473,386 Members | 1,758 Online
Bytes | Software Development & Data Engineering Community
Post Job

Home Posts Topics Members FAQ

Join Bytes to post your question to a community of 473,386 software developers and data experts.

sgmllib problem & proposed fix.

Hi all,

while playing with PBP/mechanize/ClientForm, I ran into a problem with
the way htmllib.HTMLParser was handling encoded tag attributes.

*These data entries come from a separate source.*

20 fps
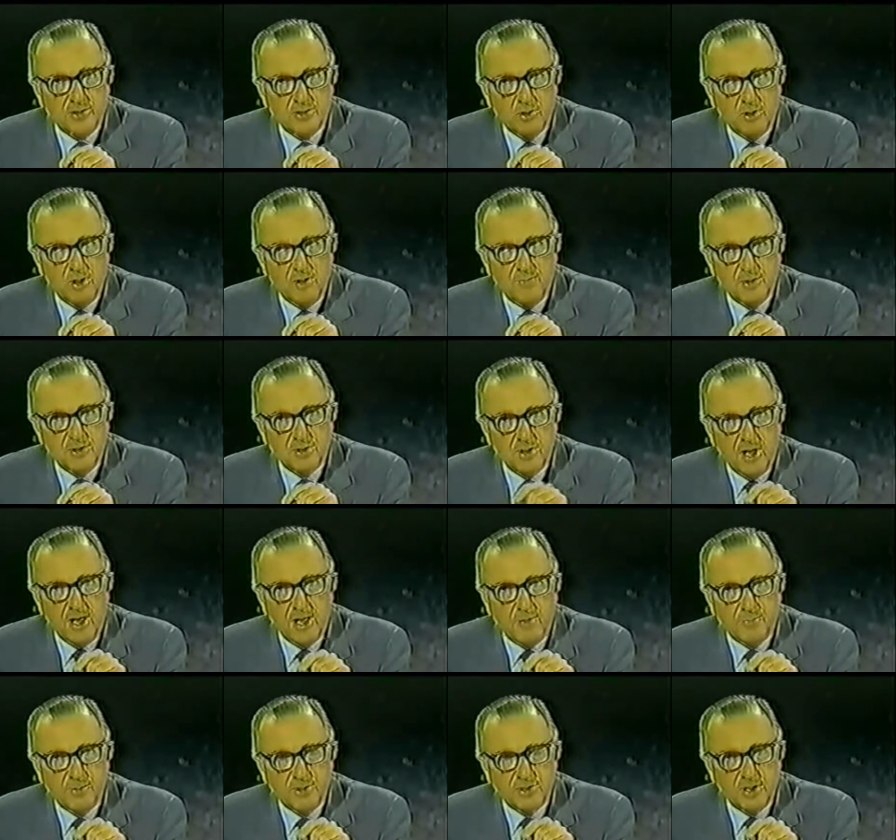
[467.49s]
So if it's
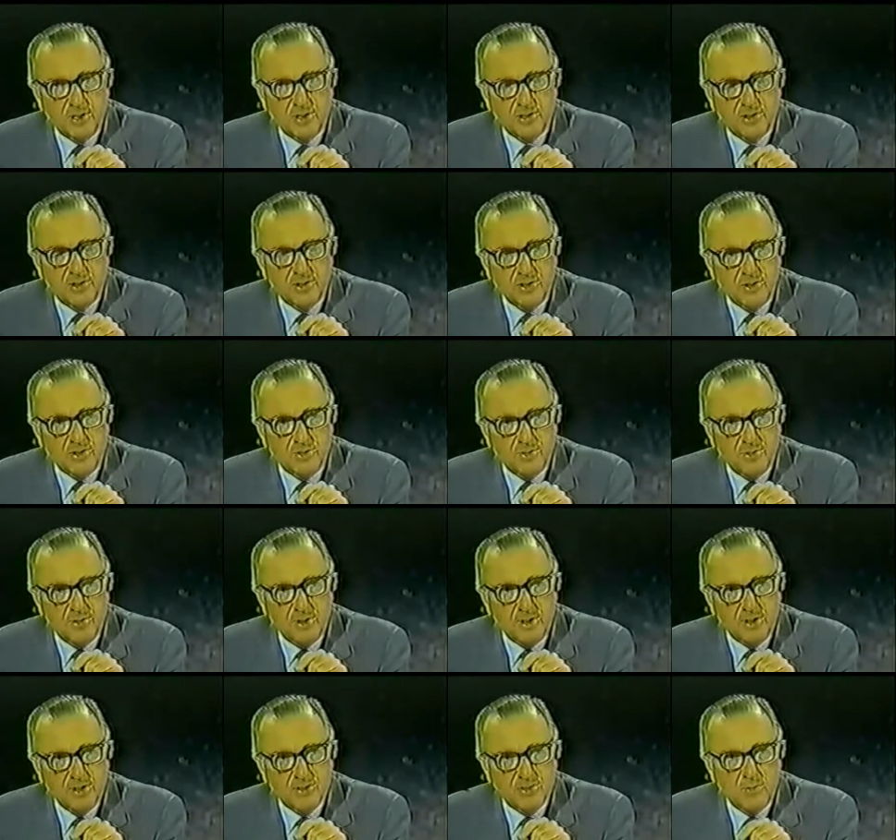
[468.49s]
not up to 6 degrees,
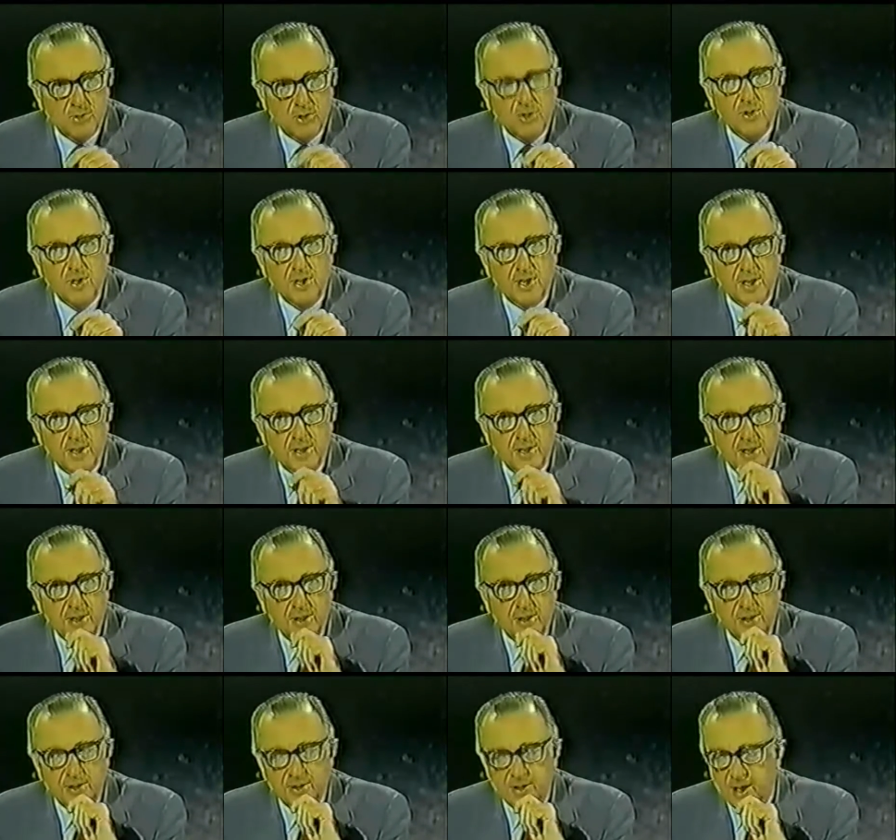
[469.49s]
they will go ahead and
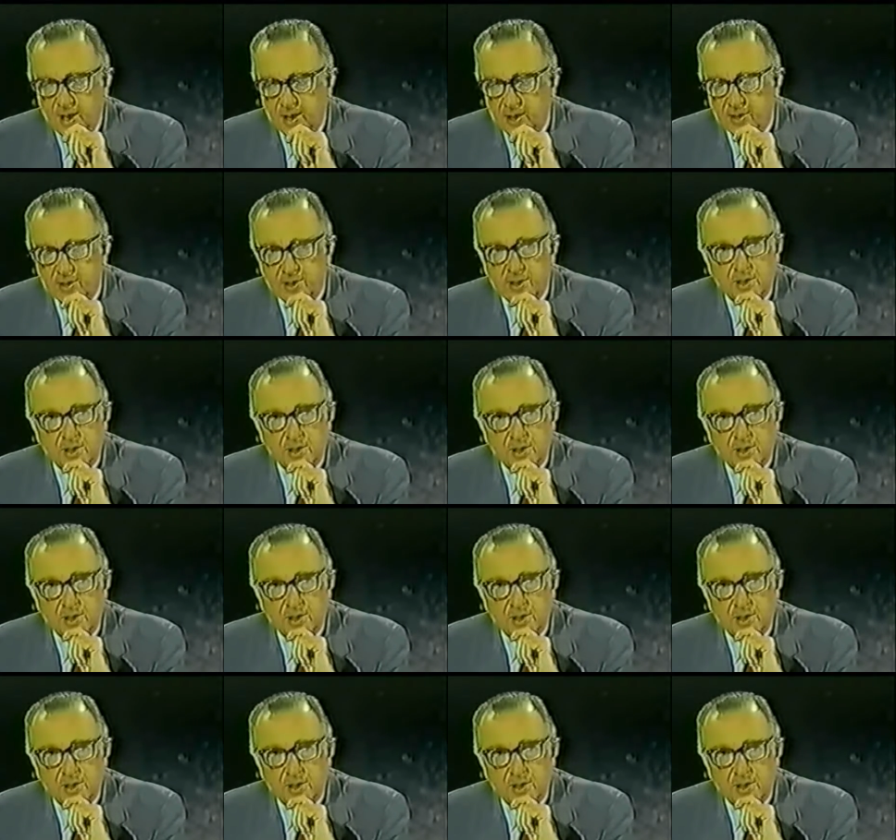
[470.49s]
undock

Specifically, the following HTML was not being handled correctly:

<option value="Small (6&quot;)">Small (6)</option>

The 'value' attr was being given the escaped value, not the
correct unescaped value, 'Small (6")'.

It turns out that sgmllib.SGMLParser (on which htmllib.HTMLParser is
based) does not unescape tag attributes. However, HTMLParser.HTMLParser
(the newer, more XHTML-friendly class) does do so.

My proposed fix is to change sgmllib to unescape tags in the same way
that HTMLParser.HTMLParser does. A context diff to sgmllib.py from
Python 2.4 is at the bottom of this message.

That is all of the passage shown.